Dagel expressed his disappointment in the recent changes with the negotiations process. 

“You cannot in seriousness simultaneously say, ‘We support teachers and have recruitment retention of talented staff as a pillar of the strategic plan,’  while working to deny them rights that have been in place for more than 40 years,” Dagel said. 

Among these changes are the removal of guaranteed employee leave rights and the removal of the safety committee. 

“It is disheartening to know that the employee leave rights that were previously guaranteed in the contract have been moved to the benefits summary where they can be changed and are no longer protected,” Lofgren said. “It is disheartening that the safety committee was also removed from the contract and therefore could be disbanded at any time when school shootings and student outbursts are an issue.”

Teachers urged the school board to collaborate. 

“It is disheartening to know that rather than sitting at the table and negotiating collaboratively, the district elected to use a caucus bargaining approach in which teams sit in different rooms and simply respond to one another without considering the why behind proposals,” Lofgren said.

Centennial High math teacher, Carlos Aldape-Sandmeyer, has been in the district  for three years. Aldape-Sandmeyer spoke about his first impressions of the teachers in Ankeny.

“There was a clear message from my conversations with my department and in building-wide professional development: Ankeny believes collaborative culture across the district is the most effective for student learning,” Aldape-Sandmeyer said.

With Dagel stepping down as Ankeny Education Association’s chief negotiator, Aldape-Sandmeyer will be stepping up to take his place.

“Within this school year I’ve grown concerned that the culture described so far is no longer Ankeny’s reality,” Aldape-Sandmeyer said. “The same teachers that thought of Ankeny as their career destination are now looking into other places of employment, whether that be in another school district or in another career where they can expect transparency with their contract and feel as though their perspective is valued when decisions are being made.”
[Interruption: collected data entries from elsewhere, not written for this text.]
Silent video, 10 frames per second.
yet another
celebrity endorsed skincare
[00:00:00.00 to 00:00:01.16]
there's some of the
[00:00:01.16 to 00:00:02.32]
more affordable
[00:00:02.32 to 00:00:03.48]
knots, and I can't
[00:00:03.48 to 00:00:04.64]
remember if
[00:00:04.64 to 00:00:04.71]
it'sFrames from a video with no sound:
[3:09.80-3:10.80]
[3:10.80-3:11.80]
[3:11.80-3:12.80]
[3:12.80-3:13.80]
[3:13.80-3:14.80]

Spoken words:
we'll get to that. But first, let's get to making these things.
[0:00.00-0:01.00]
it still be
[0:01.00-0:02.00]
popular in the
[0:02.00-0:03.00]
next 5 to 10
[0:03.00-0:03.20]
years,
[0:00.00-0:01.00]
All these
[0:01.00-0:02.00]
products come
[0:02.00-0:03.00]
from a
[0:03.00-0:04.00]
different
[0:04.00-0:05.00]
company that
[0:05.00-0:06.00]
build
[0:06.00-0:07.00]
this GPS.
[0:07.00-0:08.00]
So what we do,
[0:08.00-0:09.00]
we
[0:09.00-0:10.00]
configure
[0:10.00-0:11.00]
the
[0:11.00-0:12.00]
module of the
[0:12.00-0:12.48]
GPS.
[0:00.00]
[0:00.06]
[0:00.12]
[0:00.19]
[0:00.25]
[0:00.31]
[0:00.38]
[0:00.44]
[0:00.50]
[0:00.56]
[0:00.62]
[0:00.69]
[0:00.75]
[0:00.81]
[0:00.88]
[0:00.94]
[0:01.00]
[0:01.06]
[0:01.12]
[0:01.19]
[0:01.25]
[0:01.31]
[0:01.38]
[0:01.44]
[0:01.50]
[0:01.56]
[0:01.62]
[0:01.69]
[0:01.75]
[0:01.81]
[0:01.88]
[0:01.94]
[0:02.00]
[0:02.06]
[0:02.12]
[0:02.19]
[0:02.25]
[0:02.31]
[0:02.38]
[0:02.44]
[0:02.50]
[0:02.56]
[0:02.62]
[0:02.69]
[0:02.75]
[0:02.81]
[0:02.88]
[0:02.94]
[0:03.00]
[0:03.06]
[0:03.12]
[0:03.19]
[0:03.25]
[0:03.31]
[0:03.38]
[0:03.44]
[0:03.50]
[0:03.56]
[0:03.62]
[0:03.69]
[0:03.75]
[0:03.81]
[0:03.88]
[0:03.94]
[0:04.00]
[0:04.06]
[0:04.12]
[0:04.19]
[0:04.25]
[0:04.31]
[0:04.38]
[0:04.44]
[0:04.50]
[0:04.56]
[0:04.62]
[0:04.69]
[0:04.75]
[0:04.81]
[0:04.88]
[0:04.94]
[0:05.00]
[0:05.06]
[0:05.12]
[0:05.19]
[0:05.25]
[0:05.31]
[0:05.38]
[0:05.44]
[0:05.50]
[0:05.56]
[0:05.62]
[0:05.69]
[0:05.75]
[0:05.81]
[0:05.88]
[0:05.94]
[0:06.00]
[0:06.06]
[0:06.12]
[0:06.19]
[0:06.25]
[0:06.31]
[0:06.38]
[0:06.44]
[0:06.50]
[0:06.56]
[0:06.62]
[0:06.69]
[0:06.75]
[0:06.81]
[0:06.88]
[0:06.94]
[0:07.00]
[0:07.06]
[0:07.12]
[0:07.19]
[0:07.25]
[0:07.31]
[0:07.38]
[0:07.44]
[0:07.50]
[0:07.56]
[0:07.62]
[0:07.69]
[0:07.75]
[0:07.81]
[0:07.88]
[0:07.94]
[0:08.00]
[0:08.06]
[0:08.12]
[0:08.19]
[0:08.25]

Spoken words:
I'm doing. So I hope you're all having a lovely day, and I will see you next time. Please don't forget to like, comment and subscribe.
Aldape-Sandmeyer offered his advice to the board.

“There is a way for you to still keep the staff that are currently looking for other places of employment,” he said. “They’re waiting for you, as members of the board, to step up and encourage that we engage in a collaborative process during negotiations in order to create a contract that reflects what is best for both the district and the teachers.”

Some Ankeny School District employees say that a better contract will produce better results for the students of Ankeny. 

“You need to fix [the system],” Dagel said. “Ankeny’s kids and future require it of you. At a time when Ankeny should be at the peak of competitiveness in the job market, we’re positioned instead as the pariah.”

Aldape-Sandmeyer reminded the board the importance of a contract.

“Our contract is the foundation of the culture that you all wanted your children to experience,” Aldape-Sandmeyer said.

Lofgren shared a quote from Leaders Eat Last, a book she read for her work on the Instructional Learning Team. 

“When a leader embraces their ability to care for people instead of caring for numbers, then people will see to it that the leader’s vision comes to life,” she said.

Degeeter asked for collaboration and support from the board to conclude his public speech at the meeting.

“Please help us so we can help the kids. This is, after all, why we went into teaching in the first place,” Degeeter said. “It is time for the community and the school board to see what is actually happening. We need your help.”

Open communication to the public concluded with almost all members of the public exiting the meeting. Where before, around 30 people were sitting in chairs, now eight seats were filled.

The school board meeting continued smoothly. Members of the board unanimously motioned and approved various finances. The meeting concluded at 6:30 p.m.